Tre Monti da scalare

Non hai nemmeno il tempo di godertelo il successo. In politica, si sa, non conviene mai abbassare la guardia. Ogni giorno è una sfida: sempre più complicata. Basta fartene una ragione e fare appiglio su una grande visione, l’unica che può farti superare le insidie di una tormentata quotidianità. Silvio Berlusconi, dopo 16 anni di “militanza”, ne è perfettamente consapevole.
Il trionfo, quasi inaspettato, alle ultime regionali (dopo mille peripezie) sembrava rappresentare l’inizio di tre anni di relativa serenità. Così non è stato. Prima ci si è messo Fini, l’infuocata direzione Pdl, poi i nuovi venti di crisi che dalla Grecia hanno scosso l’Europa.

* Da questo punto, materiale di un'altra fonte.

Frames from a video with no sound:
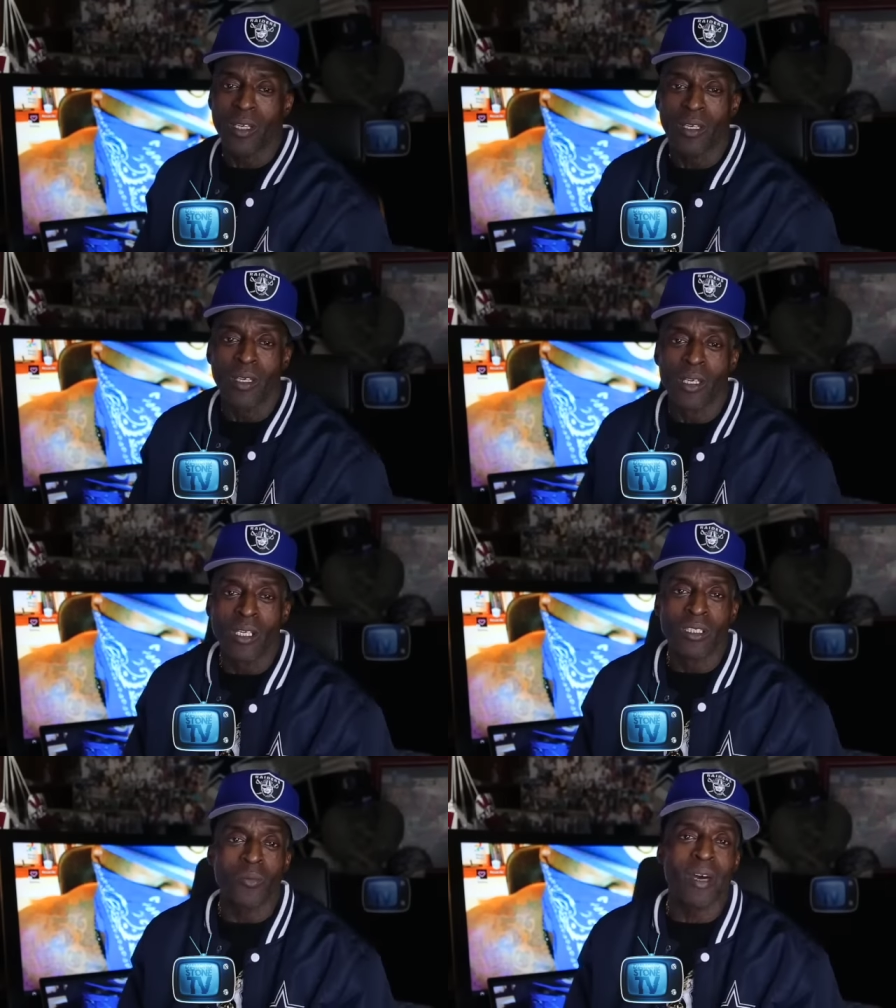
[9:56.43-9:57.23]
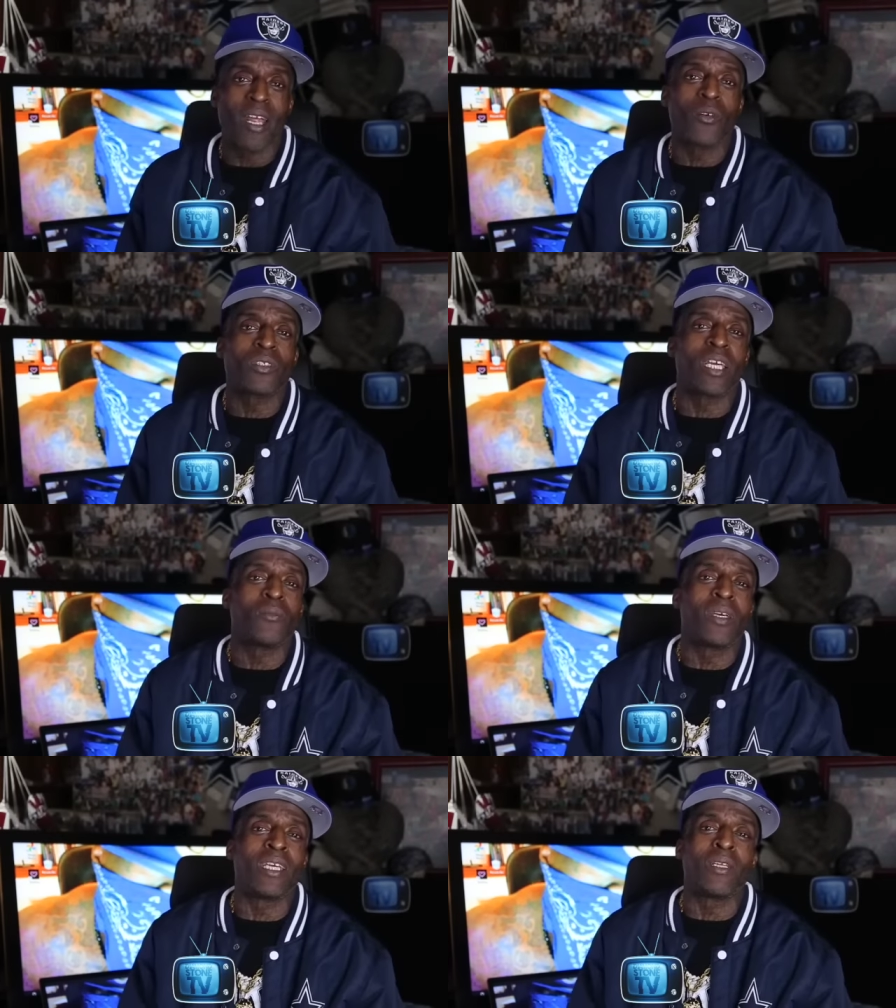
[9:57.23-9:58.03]
Right. Somebody out with
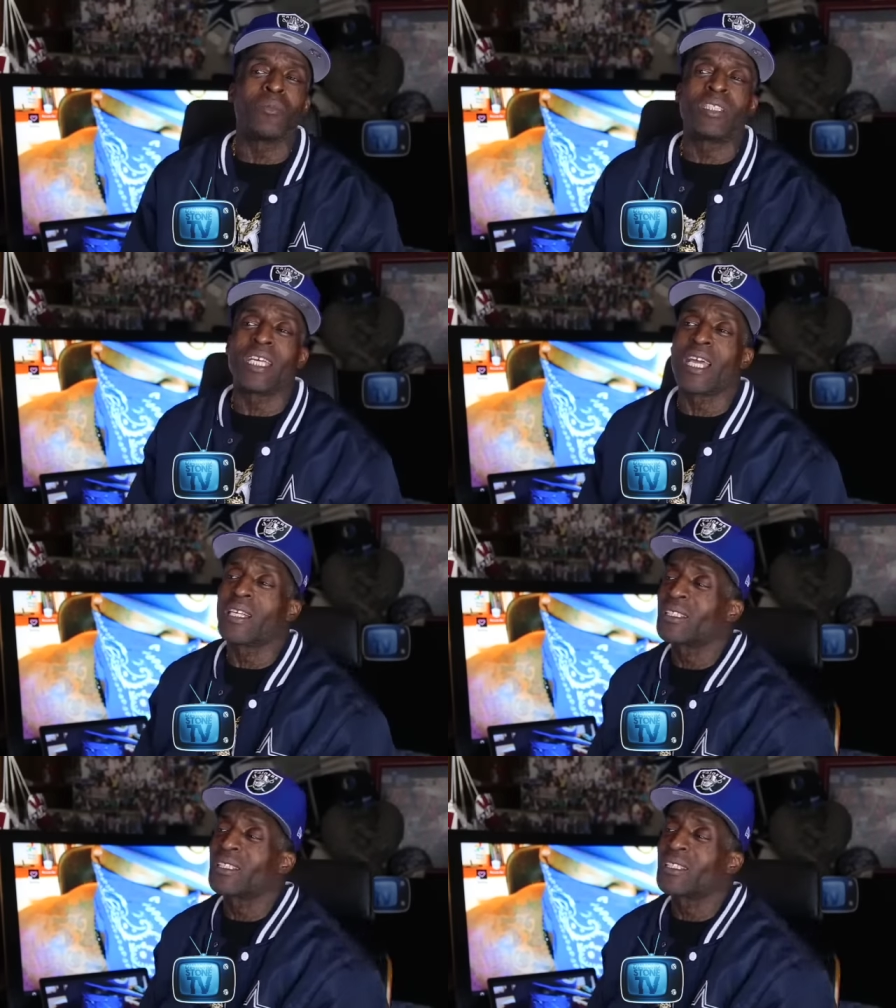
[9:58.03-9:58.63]
that man, let me tell y'all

Ora, secondo alcuni osservatori, il problema si chiama Giulio. Sì, quel Tremonti compagno di tante avventure.
Si sprecano a riguardo i retroscena: tra i due i rapporti sono tesi, volano parole grosse a causa di una manovra che il premier non ha avuto il tempo nemmeno di leggere e valutare. Dicono che il ministro dell’Economia ormai fa tutto di testa sua e mira a rimpiazzare al più presto il vecchio leader. Indiscrezioni che si mescolano a fatica con le speranze dei tanti spettatori interessati. Dove non può arrivare il presidente della Camera, arriverà lui: il superministro amico della Lega. Ma sarà vero?
Tre lustri di battaglia politica ci hanno insegnato che i problemi di Silvio Berlusconi non possono essere questi. Chi ha resistito a bufere giudiziarie e ad innumerevoli agguati mediatici, chi è sopravvissuto ai tanti leader della sinistra e ai vari Casini del momento, deve probabilmente preoccuparsi di ben altro.

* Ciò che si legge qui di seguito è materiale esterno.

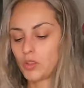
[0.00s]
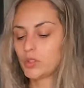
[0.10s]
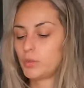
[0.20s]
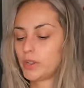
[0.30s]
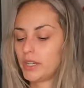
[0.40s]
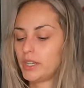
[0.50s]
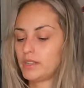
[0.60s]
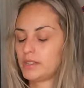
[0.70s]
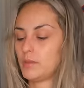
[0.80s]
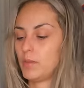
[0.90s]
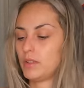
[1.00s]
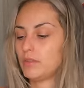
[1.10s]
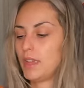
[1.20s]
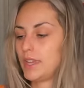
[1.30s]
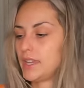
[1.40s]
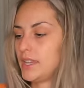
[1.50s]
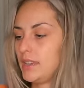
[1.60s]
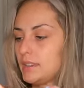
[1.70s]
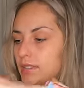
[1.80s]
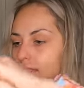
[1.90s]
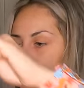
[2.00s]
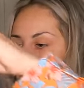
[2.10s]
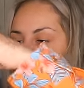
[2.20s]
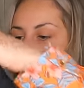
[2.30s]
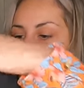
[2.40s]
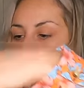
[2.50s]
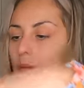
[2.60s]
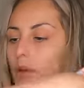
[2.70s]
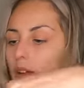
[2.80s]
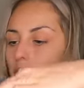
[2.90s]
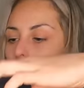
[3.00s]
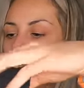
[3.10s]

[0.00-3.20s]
I'm also bringing some leggings that I might,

C’è una rivoluzione liberale, idealizzata in quel lontano e caotico 1994, da portare a compimento. Una rivoluzione che può manifestarsi attraverso le tanto agognate riforme: dalla giustizia al fisco, dal lavoro alla cultura, fino ai nuovi assetti dello Stato. Non può quindi il solito pettegolezzo impensierire più del dovuto il presidente del consiglio.
Bisogna compiere scelte dolorose e impopolari – per non essere antipopolari -, mantenendo inalterati il consenso e il sostegno dei cittadini. Bisogna combattere ogni giorno con le resistenze delle tante lobbies, che non hanno nessuna intenzione di mollare privilegi e agi. Bisogna infine superare le diffidenze di una grossa parte della politica (dai palazzi romani alle più lontane periferie), che quella rivoluzione vuole farla solo a chiacchiere. E non è disposta a sacrifici e cambiamenti.
Sono questi, per Silvio, i Tre Monti da scalare. Potendo contare sul suo popolo, sulla lealtà repubblicana dei suoi ministri (“Ho giurato fedeltà alla Repubblica nel governo Berlusconi. E per me la fedeltà è un valore insieme morale e politico: politico perché morale, e morale perché politico”. Dice oggi Tremonti e così dovrebbero dire tutti i ministri), sulla forza politica della sua maggioranza e innanzitutto su una grande visione. Quella visione che è il miglior antidoto ai quotidiani veleni della politica da salotto e da bar.
E vale la pena citare un altro grande protagonista della storia repubblicana, Alcide De Gasperi: “Il politico pensa alle prossime elezioni, lo statista si preoccupa delle future generazioni”. Lo sanno pure i suoi acerrimi nemici, oramai, a quale delle due categorie appartiene Silvio Berlusconi.